BACKGROUND: Thyroid nodules are present in approximately 80% of adult patients. Ultrasound is the gold standard for initial assessment of thyroid nodules, with follow-up fine-needle aspiration (FNA) for nodules with suspicious sonographic features. Subsequent cytology is risk stratified by the Bethesda System. Bethesda III and IV are considered indeterminate and a standardized approach to management of patients with this cytology is lacking. Analysis for high-risk genes has emerged as an option to guide treatment in such cases. Our institution uses an internally validated 23-gene panel to identify all mutations in known hotspot regions by next-generation sequencing (NGS). Nodules with known high-risk mutations are referred for surgery, while others may be watched with ultrasound surveillance. As machine-learning continues to strengthen, there is a growing role for augmented medical imaging. Machine learning may aid in the early recognition of lesions likely to be genetically high risk by ultrasound alone.
PURPOSE: This study aims to evaluate whether an automated machine-learning algorithm can be used to retrospectively genetically risk-stratify thyroid nodules by ultrasound, using the presence of a high-risk mutation by NGS as the reference standard.

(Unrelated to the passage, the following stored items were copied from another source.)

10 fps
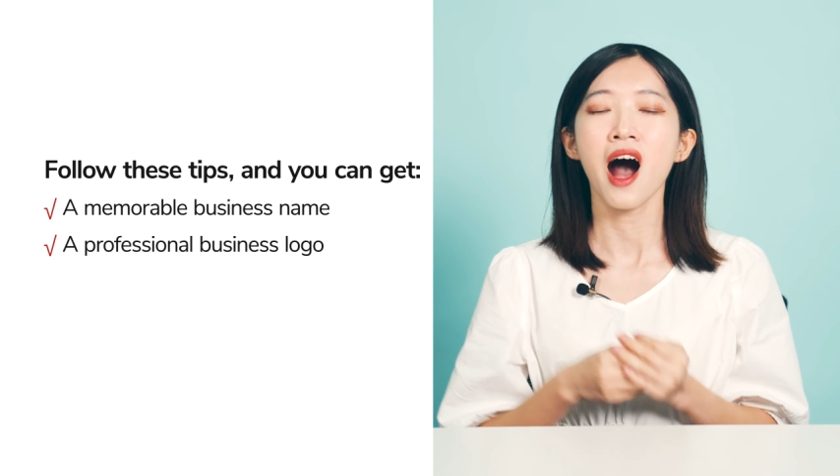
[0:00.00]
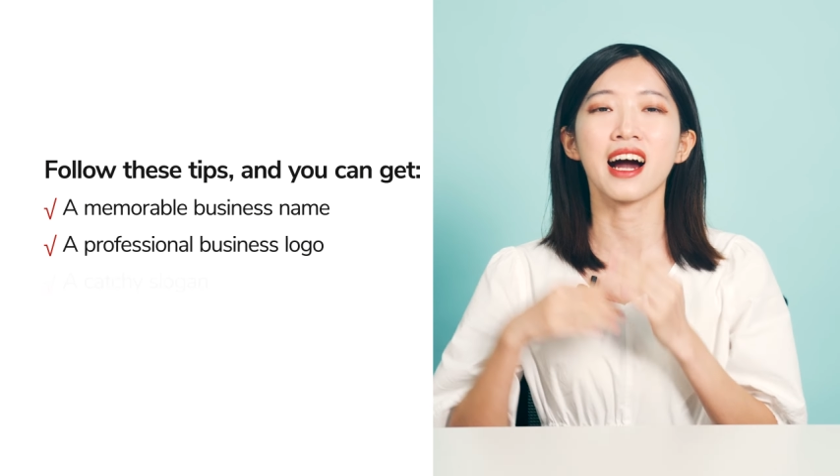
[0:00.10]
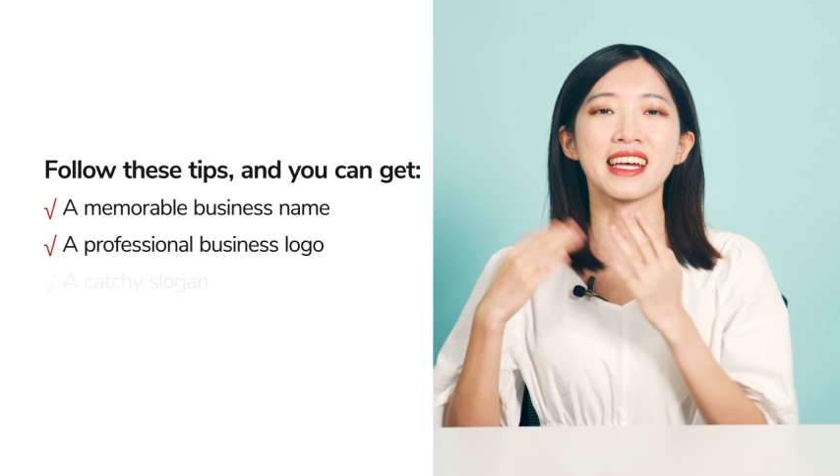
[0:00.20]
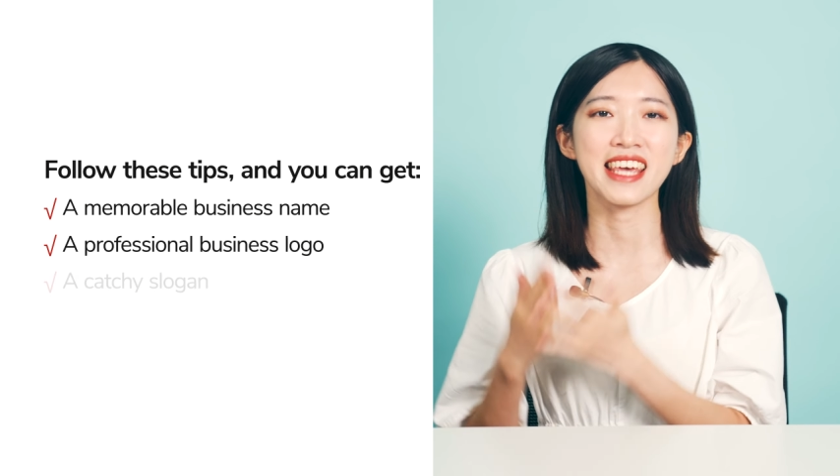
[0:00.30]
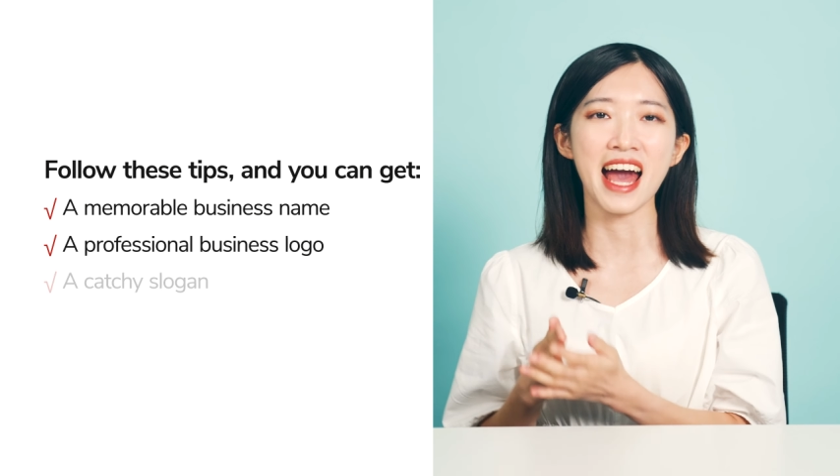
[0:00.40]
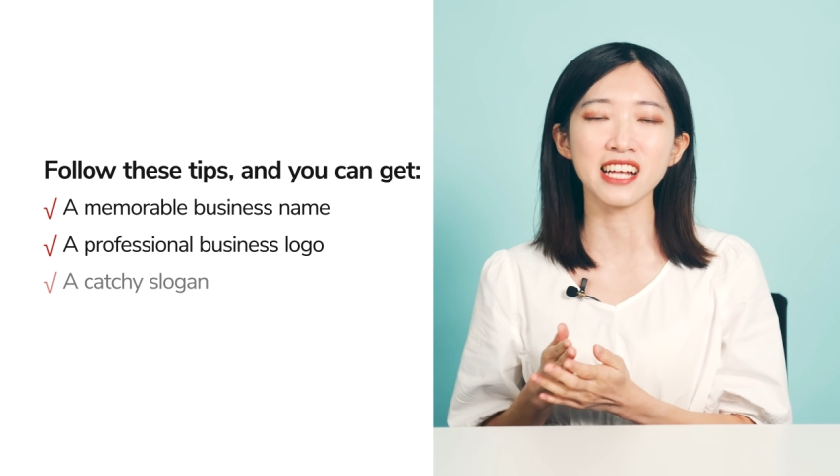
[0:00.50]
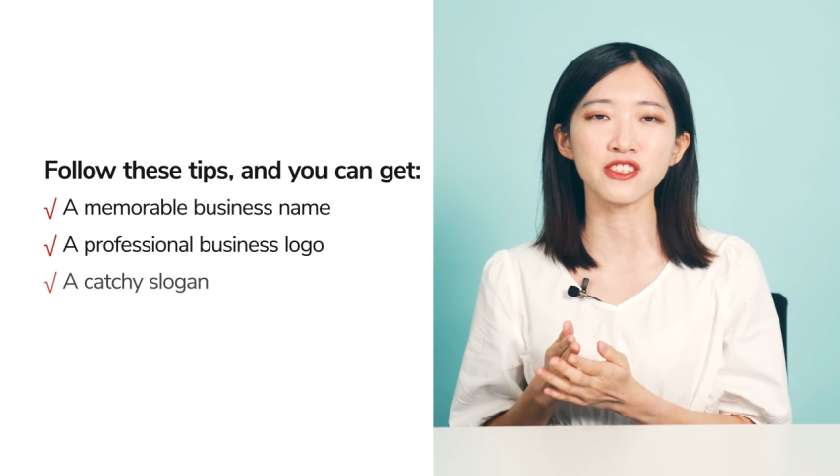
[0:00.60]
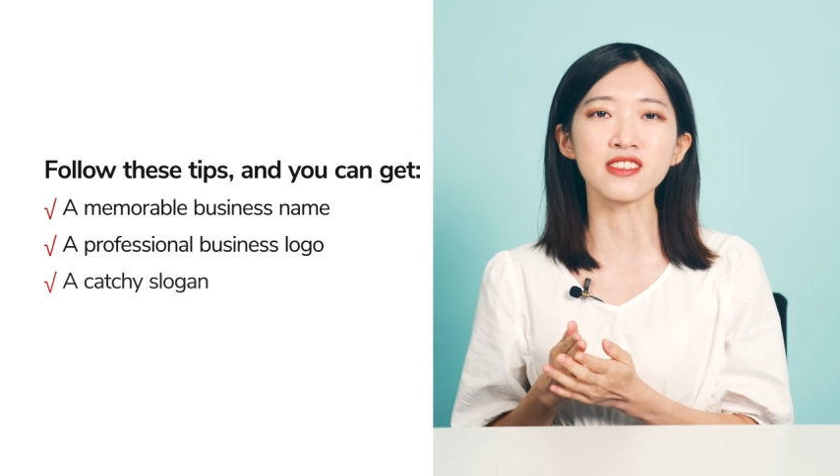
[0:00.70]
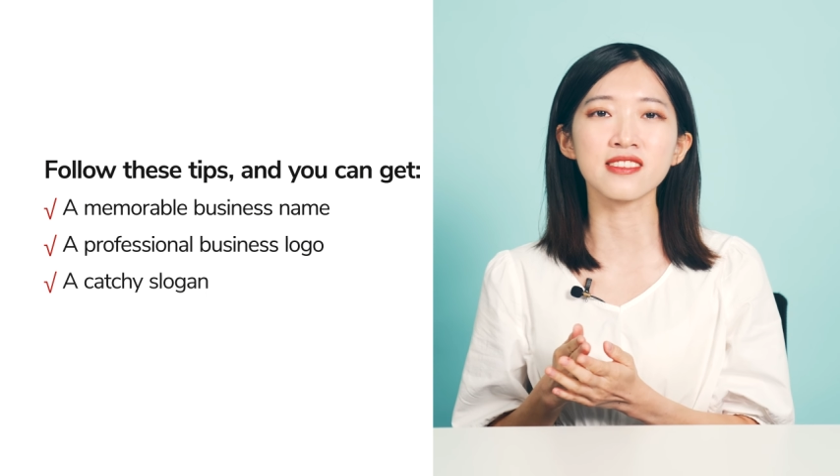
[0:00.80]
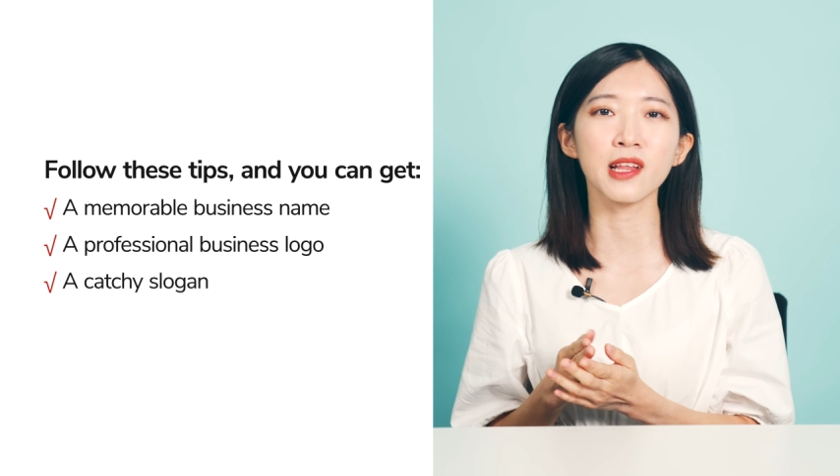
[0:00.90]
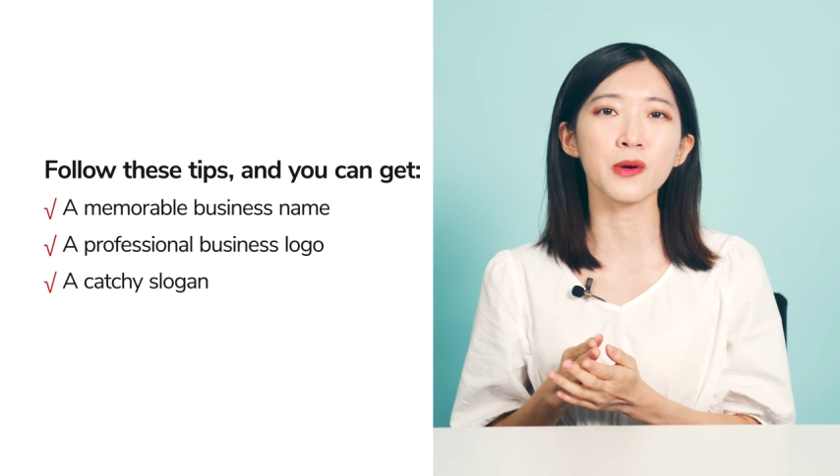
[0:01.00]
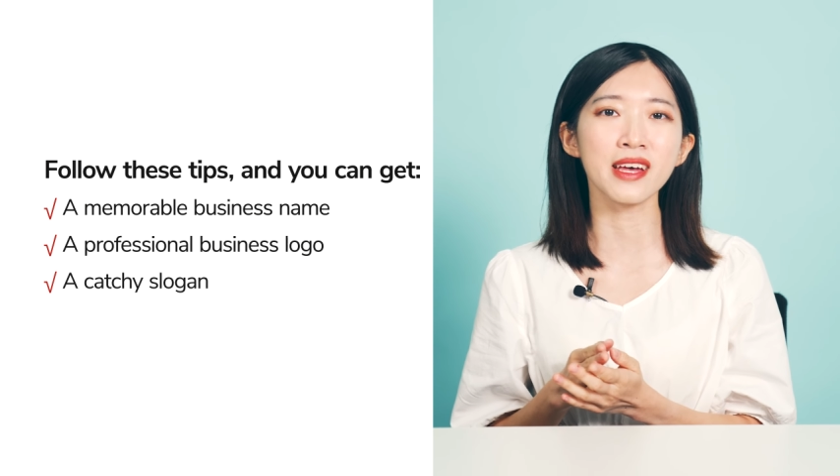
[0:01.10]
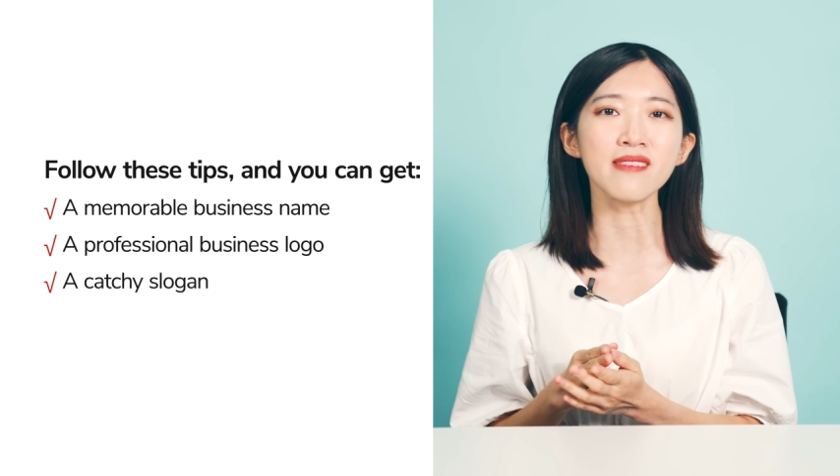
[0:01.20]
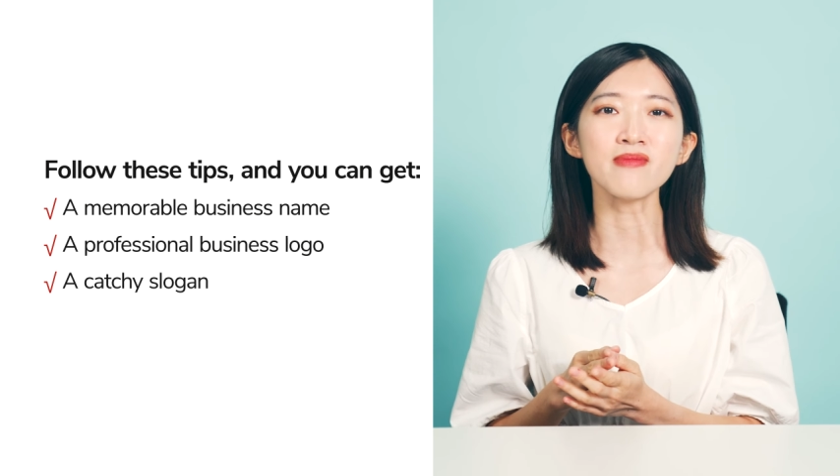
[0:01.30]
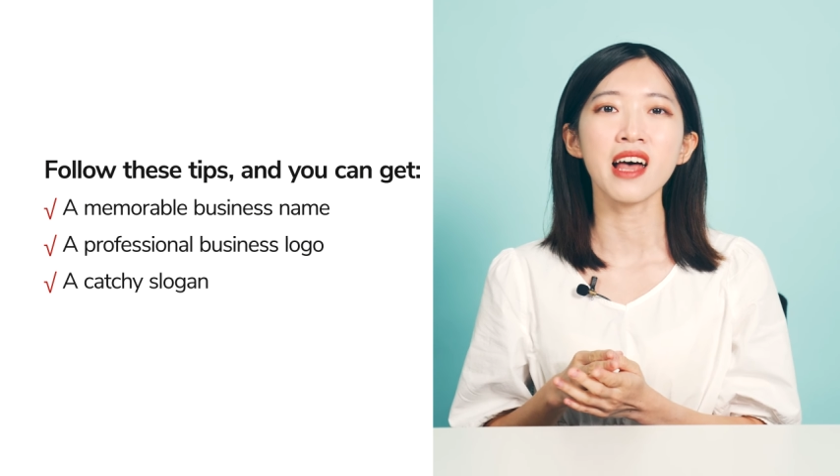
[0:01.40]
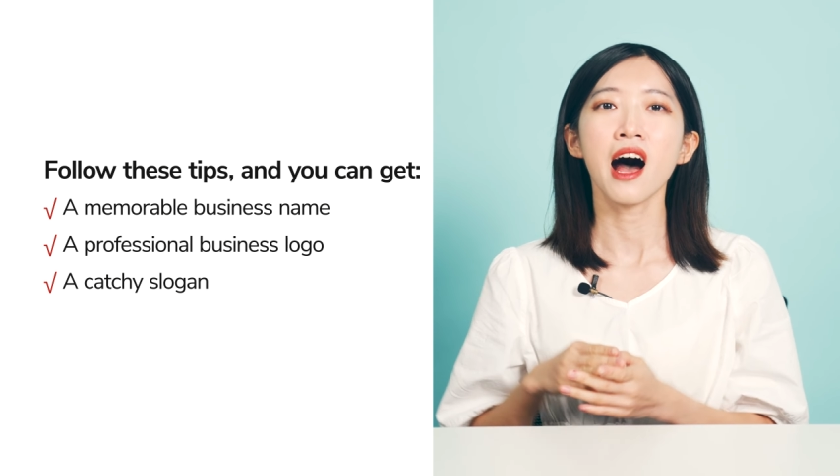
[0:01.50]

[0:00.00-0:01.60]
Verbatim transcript: a catchy slogan,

METHODS: Electronic medical records were obtained retrospectively from 105 patients who underwent ultrasound-guided FNA and NGS (using a 23-gene panel) for suspicious thyroid nodules from January 2017 through August 2018. Nodules were classified as high risk if a mutation was identified in a codon of known pathogenicity and low risk if no mutation was identified or if a mutation was identified in a region of unknown pathogenicity. High quality ultrasound images of the nodules were selected from the day of or within 6 months prior to the FNA with the assistance of a board-certified radiologist blinded to the NGS results; 508 ultrasound images across 101 lesions and 91 patients were extracted. 361 images were of low-risk genotype lesions and 147 images were of high-risk genotype lesions. Images were pre-processed and cropped in a blinded fashion. Machine learning was performed on Google AutoML beta software (Google Inc, Mountain View, CA). Images were randomly assigned to a training set (410, 81.7%), an internal validation set (48, 9.4%) and a final testing set (50, 9.8%).

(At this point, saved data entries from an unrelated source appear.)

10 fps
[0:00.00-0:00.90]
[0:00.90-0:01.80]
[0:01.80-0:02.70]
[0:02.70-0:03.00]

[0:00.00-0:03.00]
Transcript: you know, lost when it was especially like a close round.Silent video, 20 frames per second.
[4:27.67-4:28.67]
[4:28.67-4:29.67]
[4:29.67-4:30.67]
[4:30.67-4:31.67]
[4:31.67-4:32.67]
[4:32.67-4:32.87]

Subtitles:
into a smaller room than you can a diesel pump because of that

RESULTS: Evaluative analysis of the model by Google AutoML was performed on the test set of 50 images. The model produced a sensitivity of 88.9% and specificity of 95.1% in the identification of genetically high-risk lesions by ultrasound. Only one lesion that was high risk was misclassified as low-risk, and just two lesions that were low risk were misclassified as high risk. Of note, surgical pathology on the one misclassified high-risk lesion was follicular adenoma with oncocytic features. Positive and negative predictive values were 80% and 95%, respectively.

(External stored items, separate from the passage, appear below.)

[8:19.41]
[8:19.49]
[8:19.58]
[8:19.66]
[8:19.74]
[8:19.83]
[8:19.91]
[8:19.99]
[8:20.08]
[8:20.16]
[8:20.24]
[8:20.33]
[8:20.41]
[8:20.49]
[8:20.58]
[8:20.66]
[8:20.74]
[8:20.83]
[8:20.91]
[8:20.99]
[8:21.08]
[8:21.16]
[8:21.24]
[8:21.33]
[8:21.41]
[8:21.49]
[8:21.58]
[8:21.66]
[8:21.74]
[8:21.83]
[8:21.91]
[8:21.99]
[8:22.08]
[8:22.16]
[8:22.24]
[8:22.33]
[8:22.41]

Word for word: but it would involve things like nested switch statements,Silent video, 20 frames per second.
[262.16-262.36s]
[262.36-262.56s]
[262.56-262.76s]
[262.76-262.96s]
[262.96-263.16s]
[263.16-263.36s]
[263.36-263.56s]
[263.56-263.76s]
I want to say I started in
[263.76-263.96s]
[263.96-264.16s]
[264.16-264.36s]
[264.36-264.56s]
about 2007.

CONCLUSION: An automated machine learning classifier possesses the ability to discriminate sonographic images of thyroid nodules based on genotype risk. These preliminary results advocate for further exploration with greater control over technical and patient variables. Broad future directions include the potential for augmented image interpretation and feature extraction to identify additional high risk sonographic characteristics of thyroid nodules.